Top of Information shown
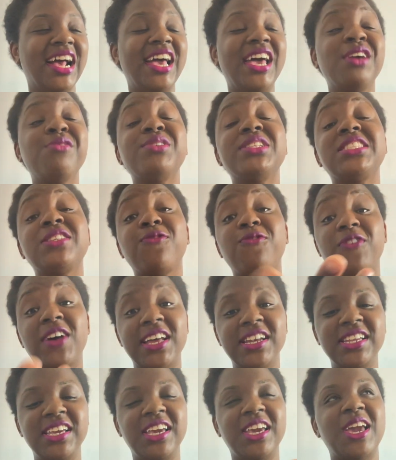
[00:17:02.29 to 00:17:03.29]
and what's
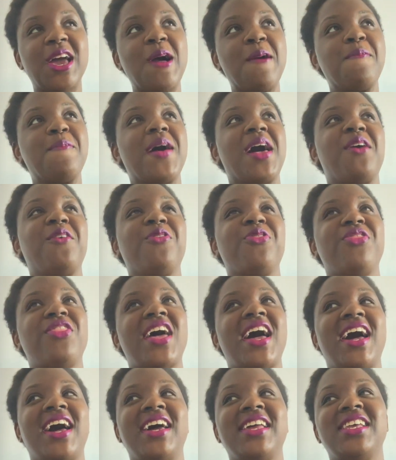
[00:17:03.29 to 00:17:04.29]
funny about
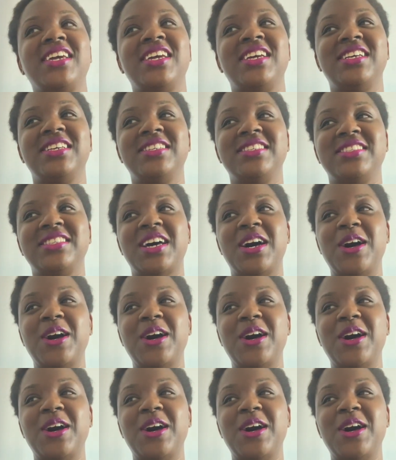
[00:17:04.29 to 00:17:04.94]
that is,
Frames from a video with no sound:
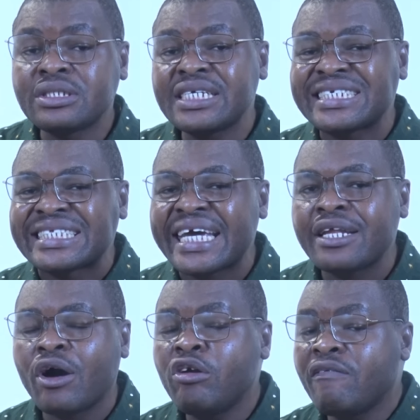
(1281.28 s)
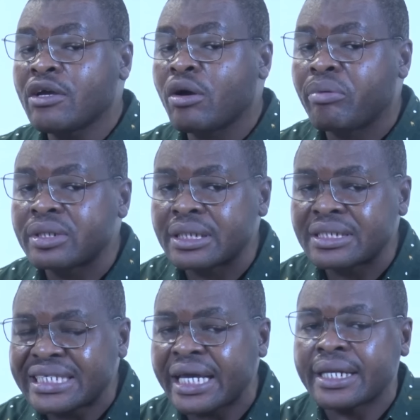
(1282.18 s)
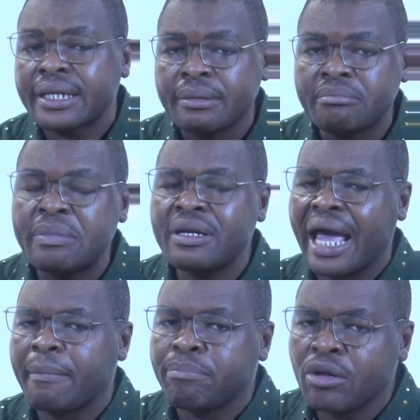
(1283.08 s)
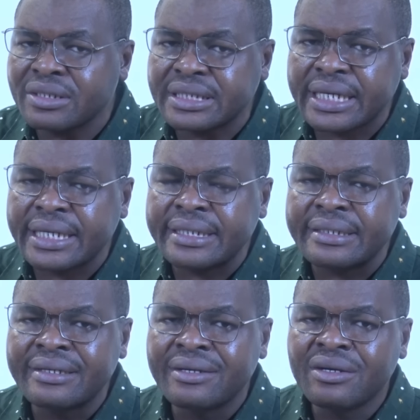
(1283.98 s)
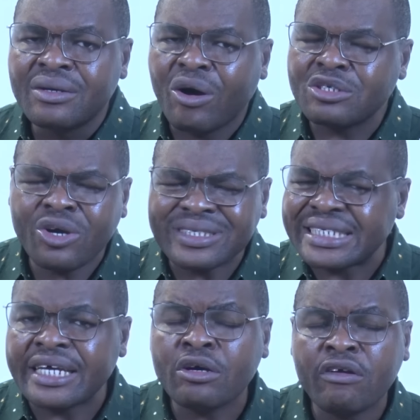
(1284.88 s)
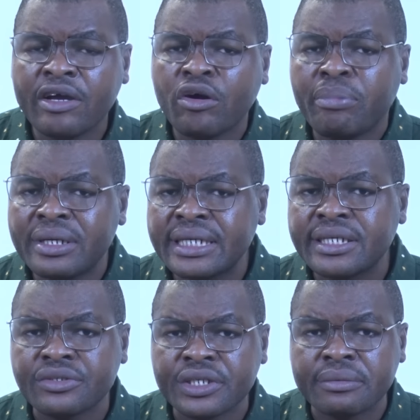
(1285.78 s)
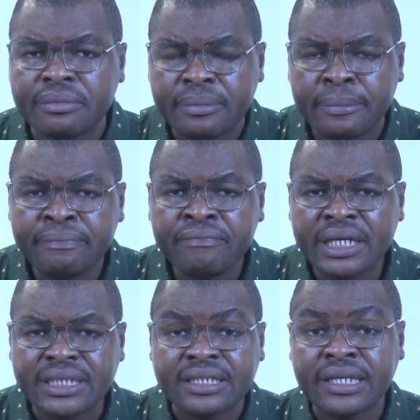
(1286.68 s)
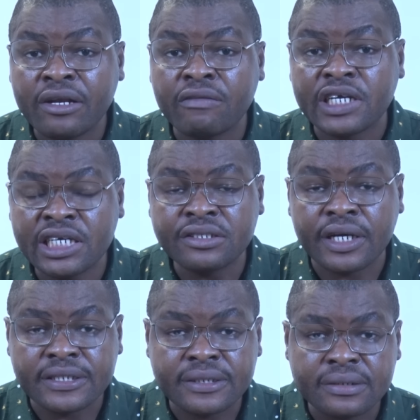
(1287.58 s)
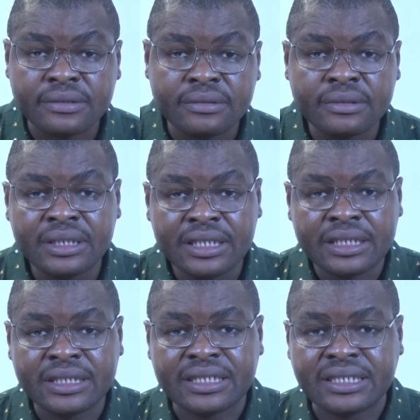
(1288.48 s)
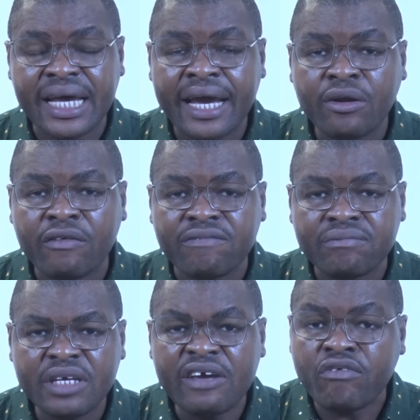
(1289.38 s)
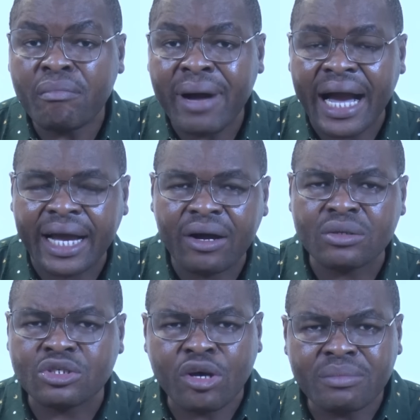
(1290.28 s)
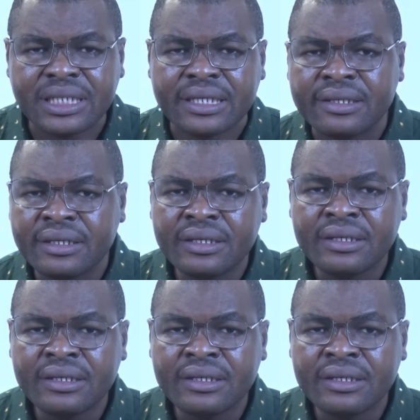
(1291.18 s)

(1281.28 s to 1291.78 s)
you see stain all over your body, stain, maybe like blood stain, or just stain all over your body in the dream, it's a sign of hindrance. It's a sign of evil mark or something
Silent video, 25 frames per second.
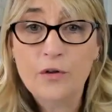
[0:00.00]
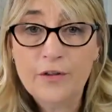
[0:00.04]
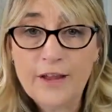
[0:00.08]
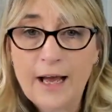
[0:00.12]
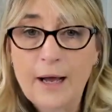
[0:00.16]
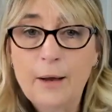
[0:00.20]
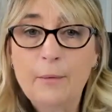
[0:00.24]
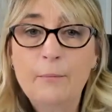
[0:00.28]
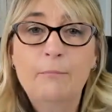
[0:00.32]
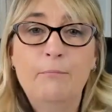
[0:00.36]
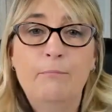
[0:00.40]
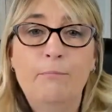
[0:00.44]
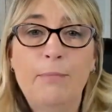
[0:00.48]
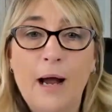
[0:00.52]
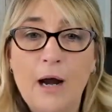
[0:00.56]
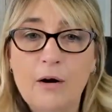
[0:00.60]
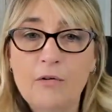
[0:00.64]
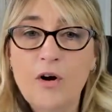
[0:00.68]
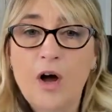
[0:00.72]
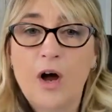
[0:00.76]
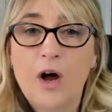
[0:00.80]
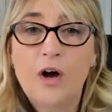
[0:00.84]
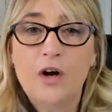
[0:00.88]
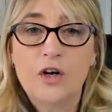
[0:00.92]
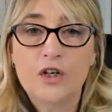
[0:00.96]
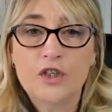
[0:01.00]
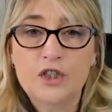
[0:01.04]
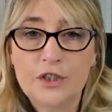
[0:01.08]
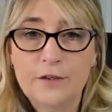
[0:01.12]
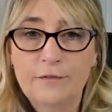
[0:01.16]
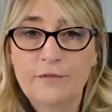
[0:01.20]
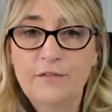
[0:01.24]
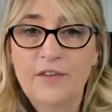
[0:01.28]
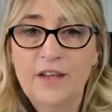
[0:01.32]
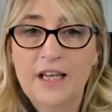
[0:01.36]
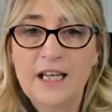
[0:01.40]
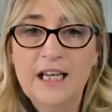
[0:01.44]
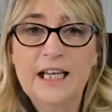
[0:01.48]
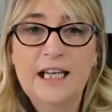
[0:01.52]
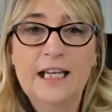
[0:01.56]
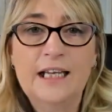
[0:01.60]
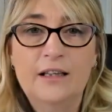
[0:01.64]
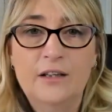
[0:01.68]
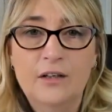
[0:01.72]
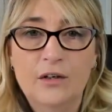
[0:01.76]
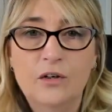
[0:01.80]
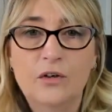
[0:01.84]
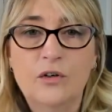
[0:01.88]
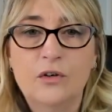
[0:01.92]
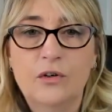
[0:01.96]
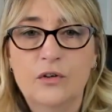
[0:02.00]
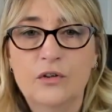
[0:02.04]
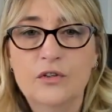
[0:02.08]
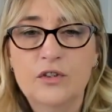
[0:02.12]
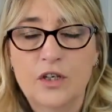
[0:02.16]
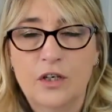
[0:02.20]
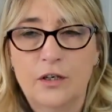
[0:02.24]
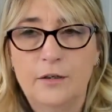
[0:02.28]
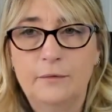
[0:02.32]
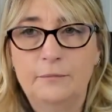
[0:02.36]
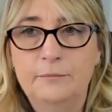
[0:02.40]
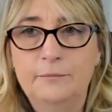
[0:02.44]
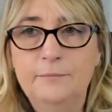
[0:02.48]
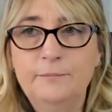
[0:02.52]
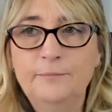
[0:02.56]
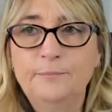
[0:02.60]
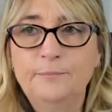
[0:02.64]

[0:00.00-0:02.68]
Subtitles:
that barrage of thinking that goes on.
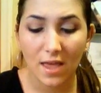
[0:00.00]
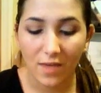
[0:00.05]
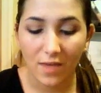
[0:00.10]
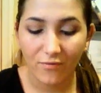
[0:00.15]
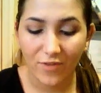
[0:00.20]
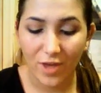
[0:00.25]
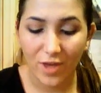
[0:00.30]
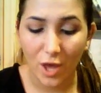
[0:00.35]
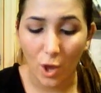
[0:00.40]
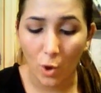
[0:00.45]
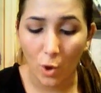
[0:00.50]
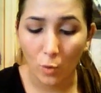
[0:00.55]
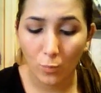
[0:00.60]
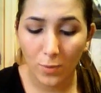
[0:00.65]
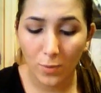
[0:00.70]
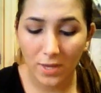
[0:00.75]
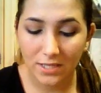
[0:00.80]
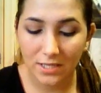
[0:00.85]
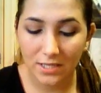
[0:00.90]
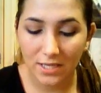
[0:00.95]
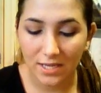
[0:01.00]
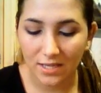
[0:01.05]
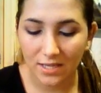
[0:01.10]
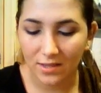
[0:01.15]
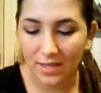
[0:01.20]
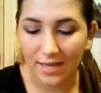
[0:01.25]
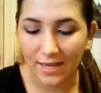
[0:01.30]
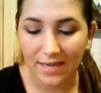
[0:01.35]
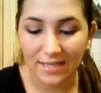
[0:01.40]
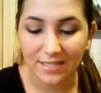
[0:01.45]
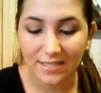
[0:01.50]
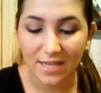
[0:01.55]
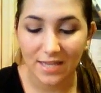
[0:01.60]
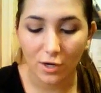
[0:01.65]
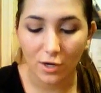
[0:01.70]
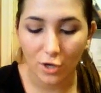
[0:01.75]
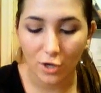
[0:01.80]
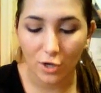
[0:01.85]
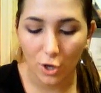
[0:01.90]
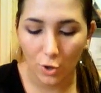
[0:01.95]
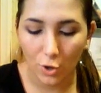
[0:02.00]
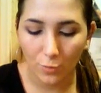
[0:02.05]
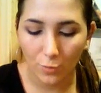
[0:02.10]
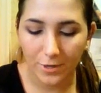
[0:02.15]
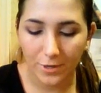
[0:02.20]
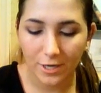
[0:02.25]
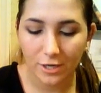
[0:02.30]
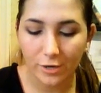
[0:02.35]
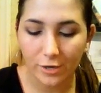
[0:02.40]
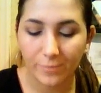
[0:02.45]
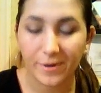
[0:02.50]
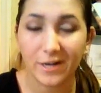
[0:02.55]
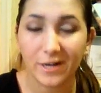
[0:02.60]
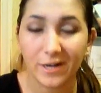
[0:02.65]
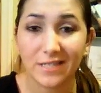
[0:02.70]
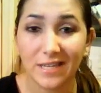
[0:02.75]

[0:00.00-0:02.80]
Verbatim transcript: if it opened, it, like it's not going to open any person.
Bottom of Information shown
• **Aim of the exercise**
Repeat exactly the lines above, from the line that contains "(1288.48 s)" down through the line that contains "Silent video, 25 frames per second.". Include both of those lines and none of the pictures.

• **Problem solution**
(1288.48 s)
(1289.38 s)
(1290.28 s)
(1291.18 s)

(1281.28 s to 1291.78 s)
you see stain all over your body, stain, maybe like blood stain, or just stain all over your body in the dream, it's a sign of hindrance. It's a sign of evil mark or something
Silent video, 25 frames per second.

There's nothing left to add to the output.